La Conférence des présidents d'université

dans un communiqué

"On comprend que la polémique contre la 'cancel culture' vise à justifier la censure", a commenté sur Twitter le sociologue Eric Fassin, qui enseigne à l'université Paris 8.

"C'est effarant de voir s'inventer devant nous un double mythe anti-universitaire", a écrit sur Twitter l'historien Nicolas Offenstadt, maître de conférences à l'université Paris 1 Panthéon-Sorbonne, membre de l'Institut d'histoire moderne et contemporaine.

Le sociologue Arnaud Saint-Martin, chargé de recherches au CNRS, s'est indigné lui aussi des propos de Frédérique Vidal. Il a estimé sur Twitter qu'ils étaient "en phase avec la 'lepénisation du macronisme' et la macronisation du RN".

La section de la Ligue des droits de l'homme de l'Ecole des hautes études en sciences sociales a réclamé quant à elle le départ de Frédérique Vidal. "Sa démission s'impose, tout comme l'abandon de cette prétendue 'enquête' non seulement nauséabonde, mais déshonorante", écrit-elle dans un communiqué. Selon elle, "une accusation typique de l'extrême droite est ainsi reprise une nouvelle fois par une ministre de la République, rassemblant dans une formule ignominieuse un groupe fantasmatique et fantasmé de pseudo-adversaires qui ne sont, en réalité jamais nommés".

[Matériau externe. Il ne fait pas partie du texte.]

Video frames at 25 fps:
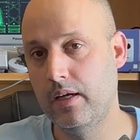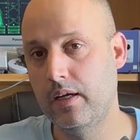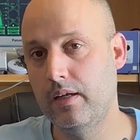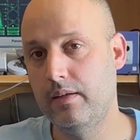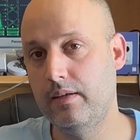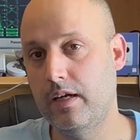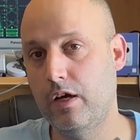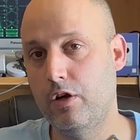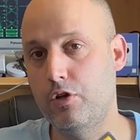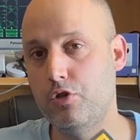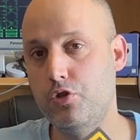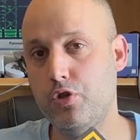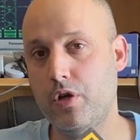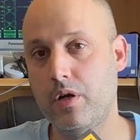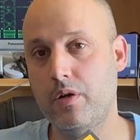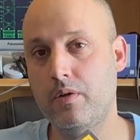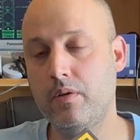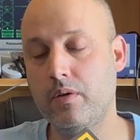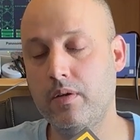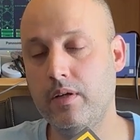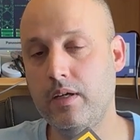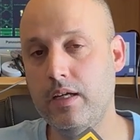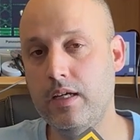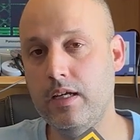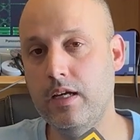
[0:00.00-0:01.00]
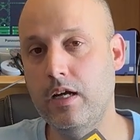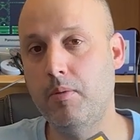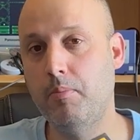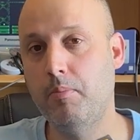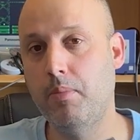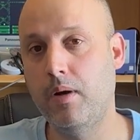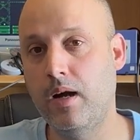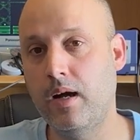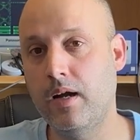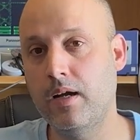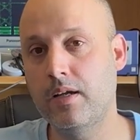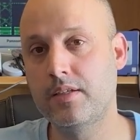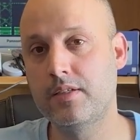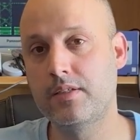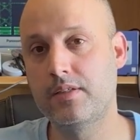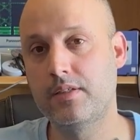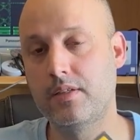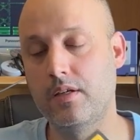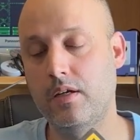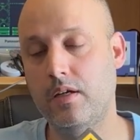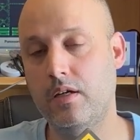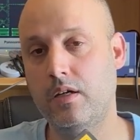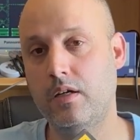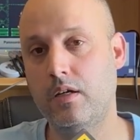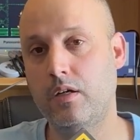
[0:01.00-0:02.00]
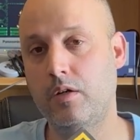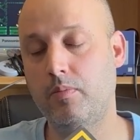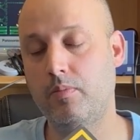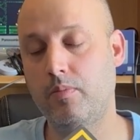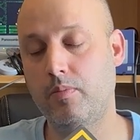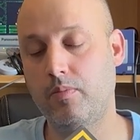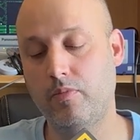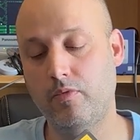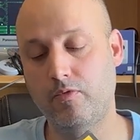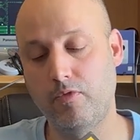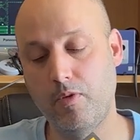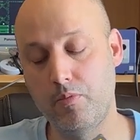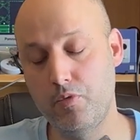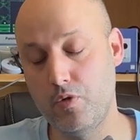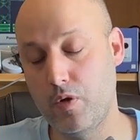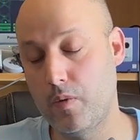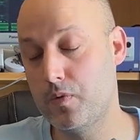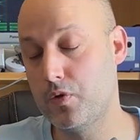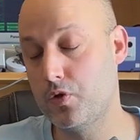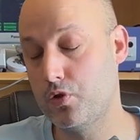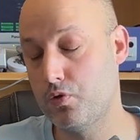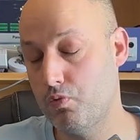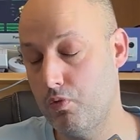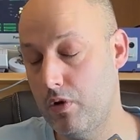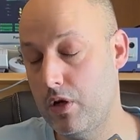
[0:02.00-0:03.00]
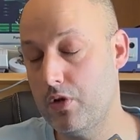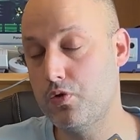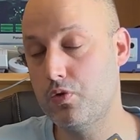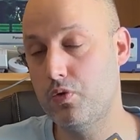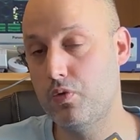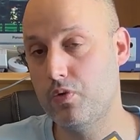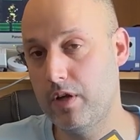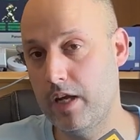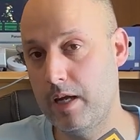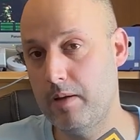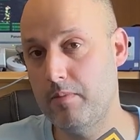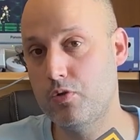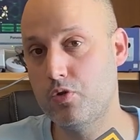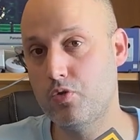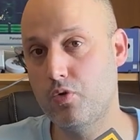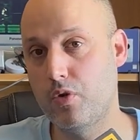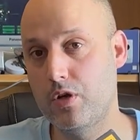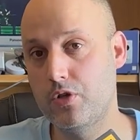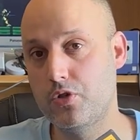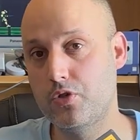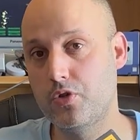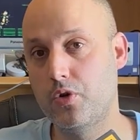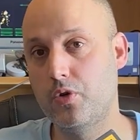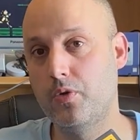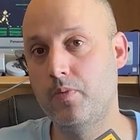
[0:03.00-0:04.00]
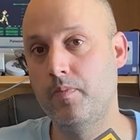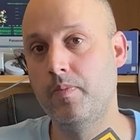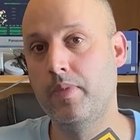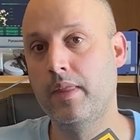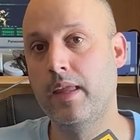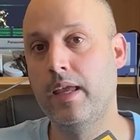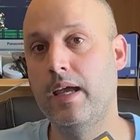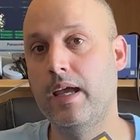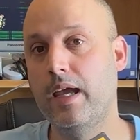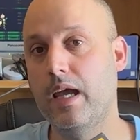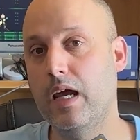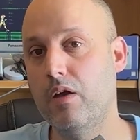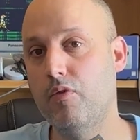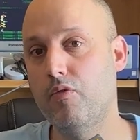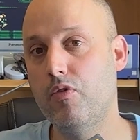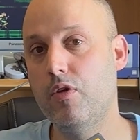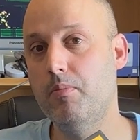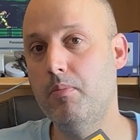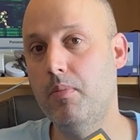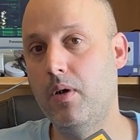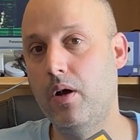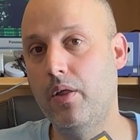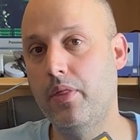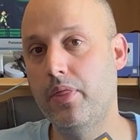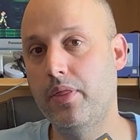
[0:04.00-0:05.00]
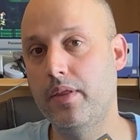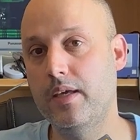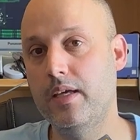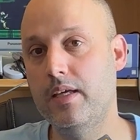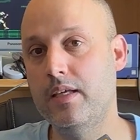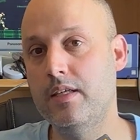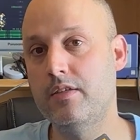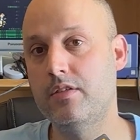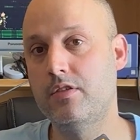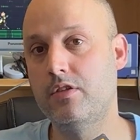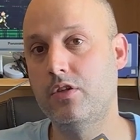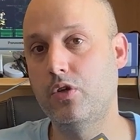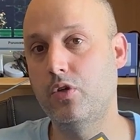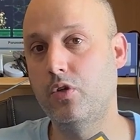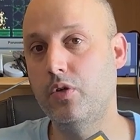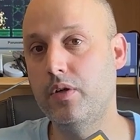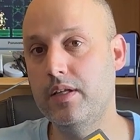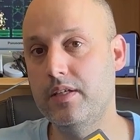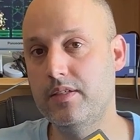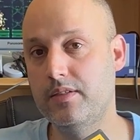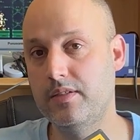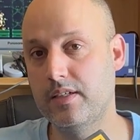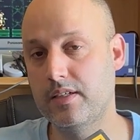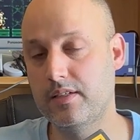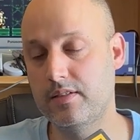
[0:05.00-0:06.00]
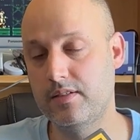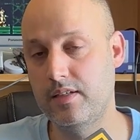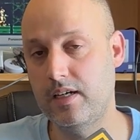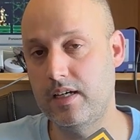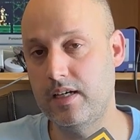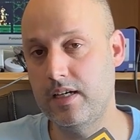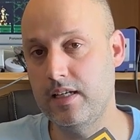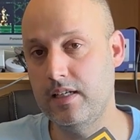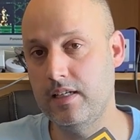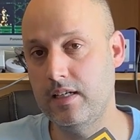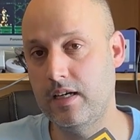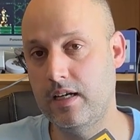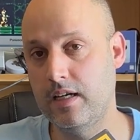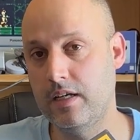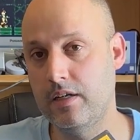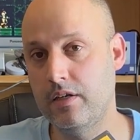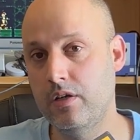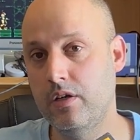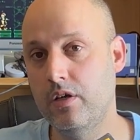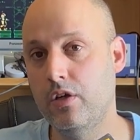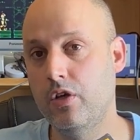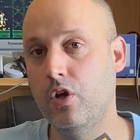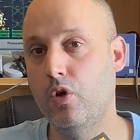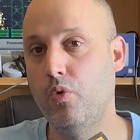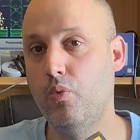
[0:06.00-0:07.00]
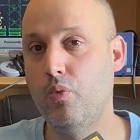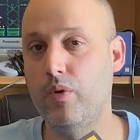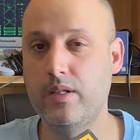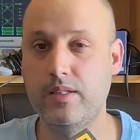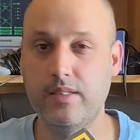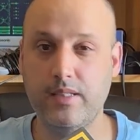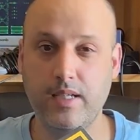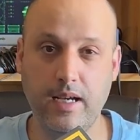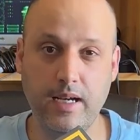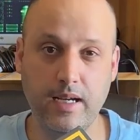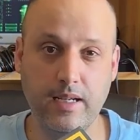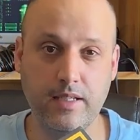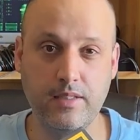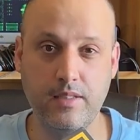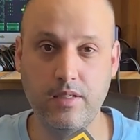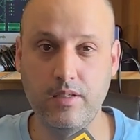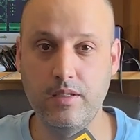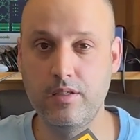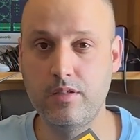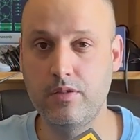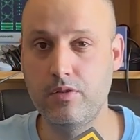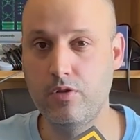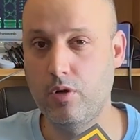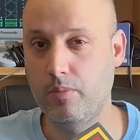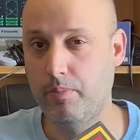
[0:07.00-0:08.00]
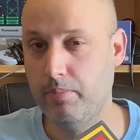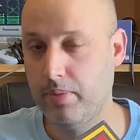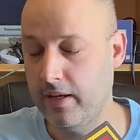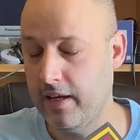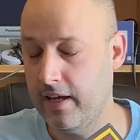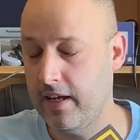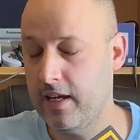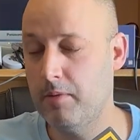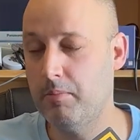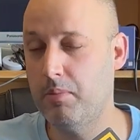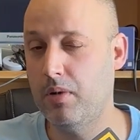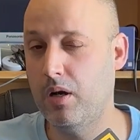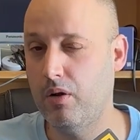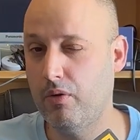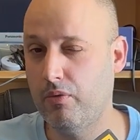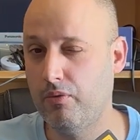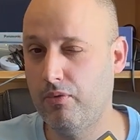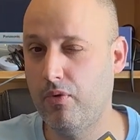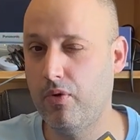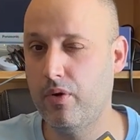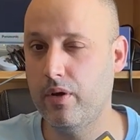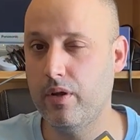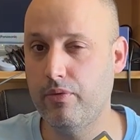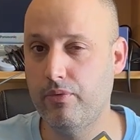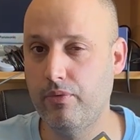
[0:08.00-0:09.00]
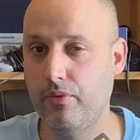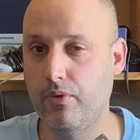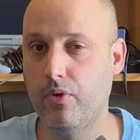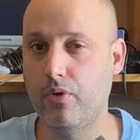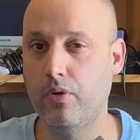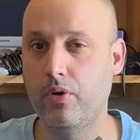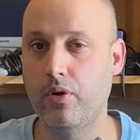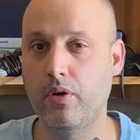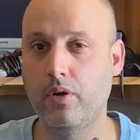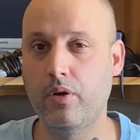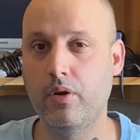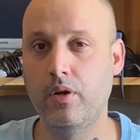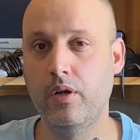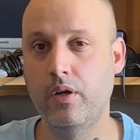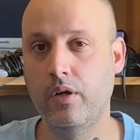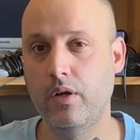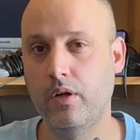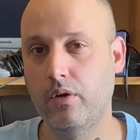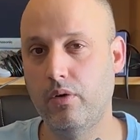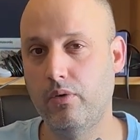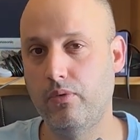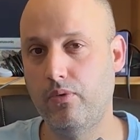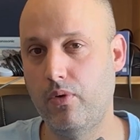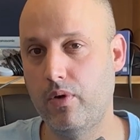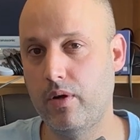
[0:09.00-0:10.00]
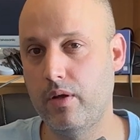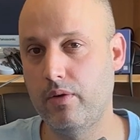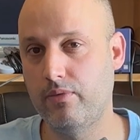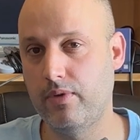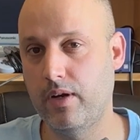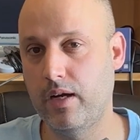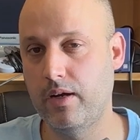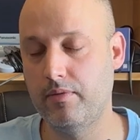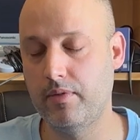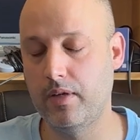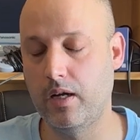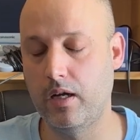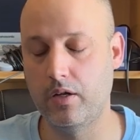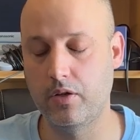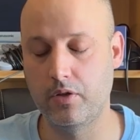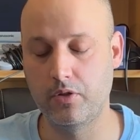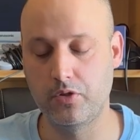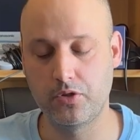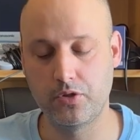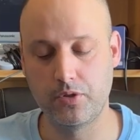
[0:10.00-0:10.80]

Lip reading: Now, generally, a box from Retro Game Treasure every month is $36.99. With taxes, you're paying about $44, $45.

Du côté de l'exécutif, Emmanuel Macron a répété son "attachement absolu à l'indépendance des enseignants-chercheurs", a indiqué le porte-parole du gouvernement, Gabriel Attal, mercredi, à la sortie du Conseil des ministres. "La priorité pour le gouvernement, c'est évidemment la situation des étudiants dans la crise sanitaire, c'est évidemment la possibilité d'apporter un soutien financier aux étudiants en difficulté, c'est évidemment de permettre aux étudiants qui le souhaitent de pouvoir revenir progressivement en présentiel à l'université", a toutefois rappelé Gabriel Attal, rejoignant plusieurs voix au sein de la majorité appelant Frédérique Vidal à se concentrer sur ces sujets.